如何从Perl数组中随机获取n个元素? [英] How can I take n elements at random from a Perl array?

查看:832
本文介绍了如何从Perl数组中随机获取n个元素?的处理方法,对大家解决问题具有一定的参考价值,需要的朋友们下面随着小编来一起学习吧!

问题描述

我有一个数组,A = [a1,a2,a3,...aP],大小为P.我必须对数组A中的q元素进行采样.

I have an array, A = [a1,a2,a3,...aP] with size P. I have to sample q elements from array A.

我计划使用具有q个迭代的循环,并在每次迭代中从A中随机选择一个元素.但是,如何确定每次选择的采摘编号会有所不同?

I plan to use a loop with q iterations, and randomly pick a elment from A at each iteration.

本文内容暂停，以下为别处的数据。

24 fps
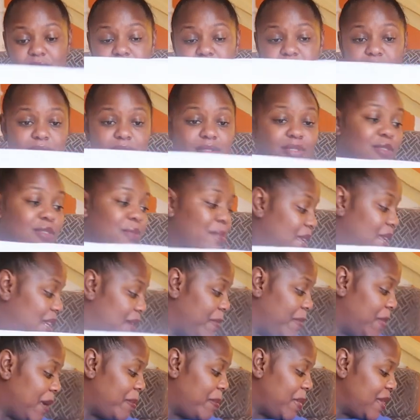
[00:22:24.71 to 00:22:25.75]
You know, so
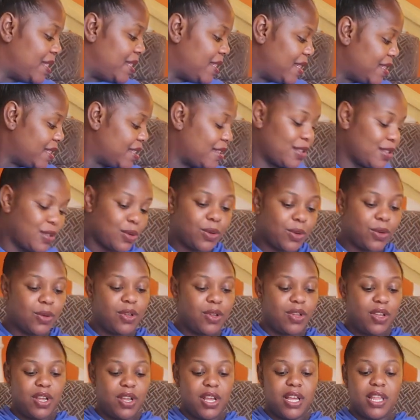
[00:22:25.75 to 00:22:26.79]
many purposes.
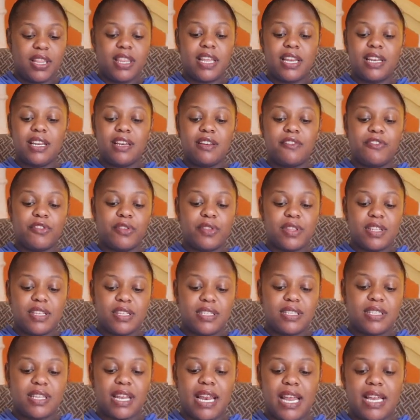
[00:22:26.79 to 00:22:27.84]
So the need for
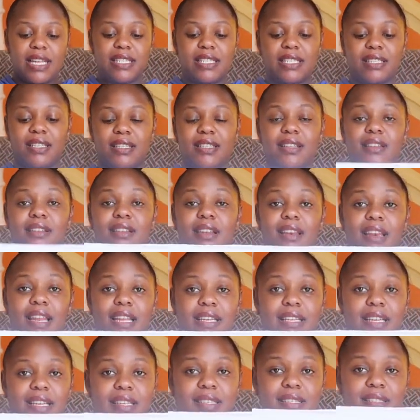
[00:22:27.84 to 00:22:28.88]
these light
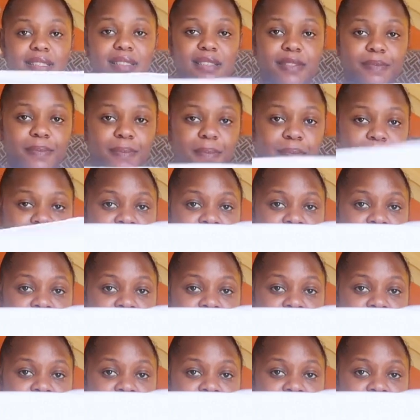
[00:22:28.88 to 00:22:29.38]
liners,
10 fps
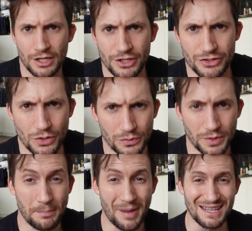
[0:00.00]
So the
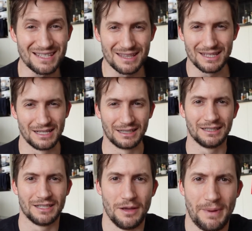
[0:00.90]
best thing
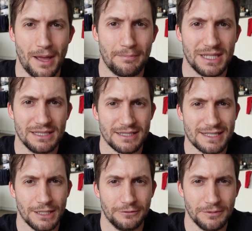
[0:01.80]
about being
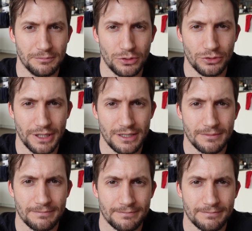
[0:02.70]
self-employed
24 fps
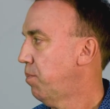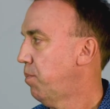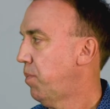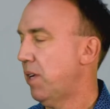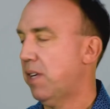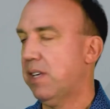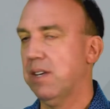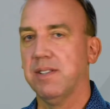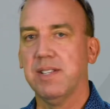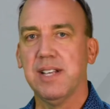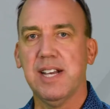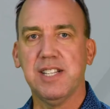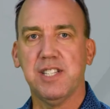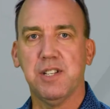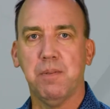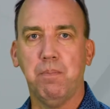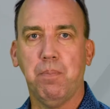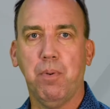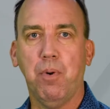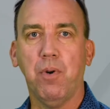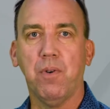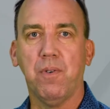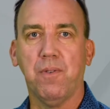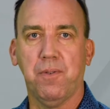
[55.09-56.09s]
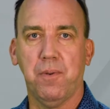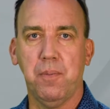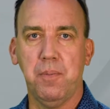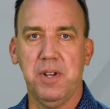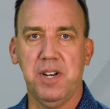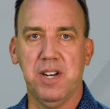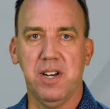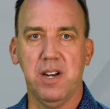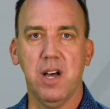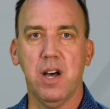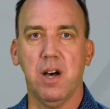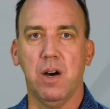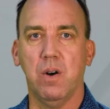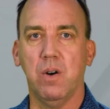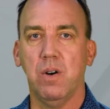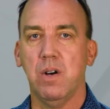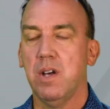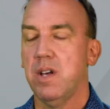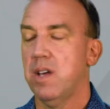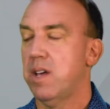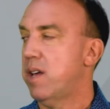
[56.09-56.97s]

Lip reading: Because that's important for me to know.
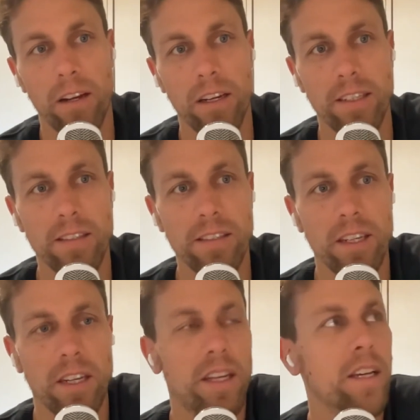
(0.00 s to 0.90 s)
it's
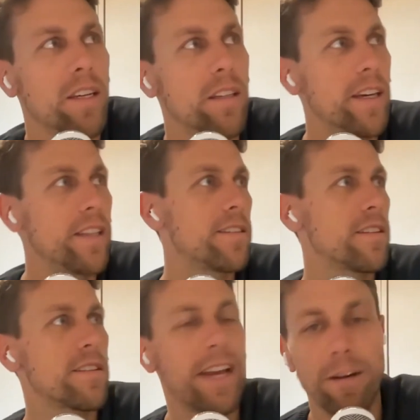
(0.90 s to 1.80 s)

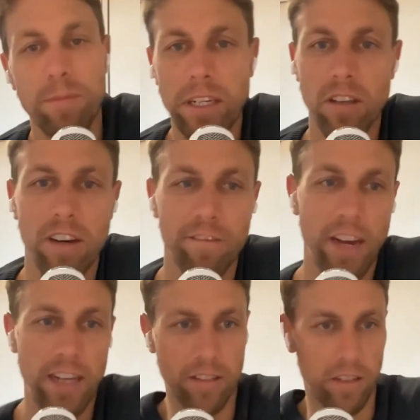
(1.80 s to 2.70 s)
just happening a lot
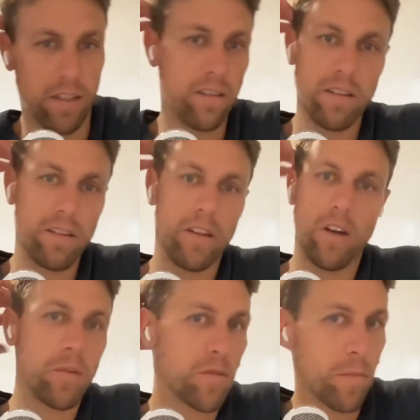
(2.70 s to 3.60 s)
faster. It
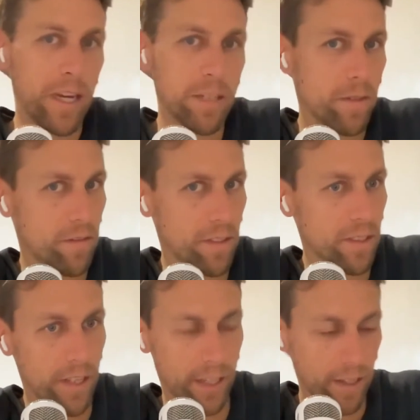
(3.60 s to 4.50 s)
always reminds me of this
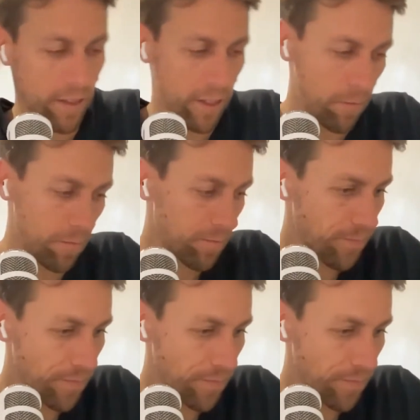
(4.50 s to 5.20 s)
like Elon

But how can I make sure that the picked number will be different at each iteration?

推荐答案

其他答案都涉及改组数组,即O(n). 这意味着修改原始数组(破坏性)或复制原始数组(内存密集型).

The other answers all involve shuffling the array, which is O(n). It means modifying the original array (destructive) or copying the original array (memory intensive).

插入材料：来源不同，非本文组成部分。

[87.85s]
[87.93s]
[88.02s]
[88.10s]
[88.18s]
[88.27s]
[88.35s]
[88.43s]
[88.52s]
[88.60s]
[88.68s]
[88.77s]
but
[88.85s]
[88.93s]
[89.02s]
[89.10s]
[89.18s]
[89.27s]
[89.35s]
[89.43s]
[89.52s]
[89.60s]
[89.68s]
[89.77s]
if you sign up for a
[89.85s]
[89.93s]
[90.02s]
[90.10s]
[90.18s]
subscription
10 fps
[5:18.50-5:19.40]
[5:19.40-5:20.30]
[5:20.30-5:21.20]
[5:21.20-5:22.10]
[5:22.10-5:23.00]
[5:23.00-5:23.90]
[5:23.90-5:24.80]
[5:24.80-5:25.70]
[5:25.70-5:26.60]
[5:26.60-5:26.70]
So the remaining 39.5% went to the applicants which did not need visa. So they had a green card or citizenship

提高内存效率的第一种方法不是改组原始数组,而是改组索引数组.

The first way to make it more memory efficient is not to shuffle the original array but to shuffle an array of indexes.

# Shuffled list of indexes into @deck
my @shuffled_indexes = shuffle(0..$#deck);

# Get just N of them.
my @pick_indexes = @shuffled_indexes[ 0 .. $num_picks - 1 ];  

# Pick cards from @deck
my @picks = @deck[ @pick_indexes ];

它至少与@deck的内容无关,但仍具有O(nlogn)性能和O(n)内存.

It is at least independent of the content of the @deck, but its still O(nlogn) performance and O(n) memory.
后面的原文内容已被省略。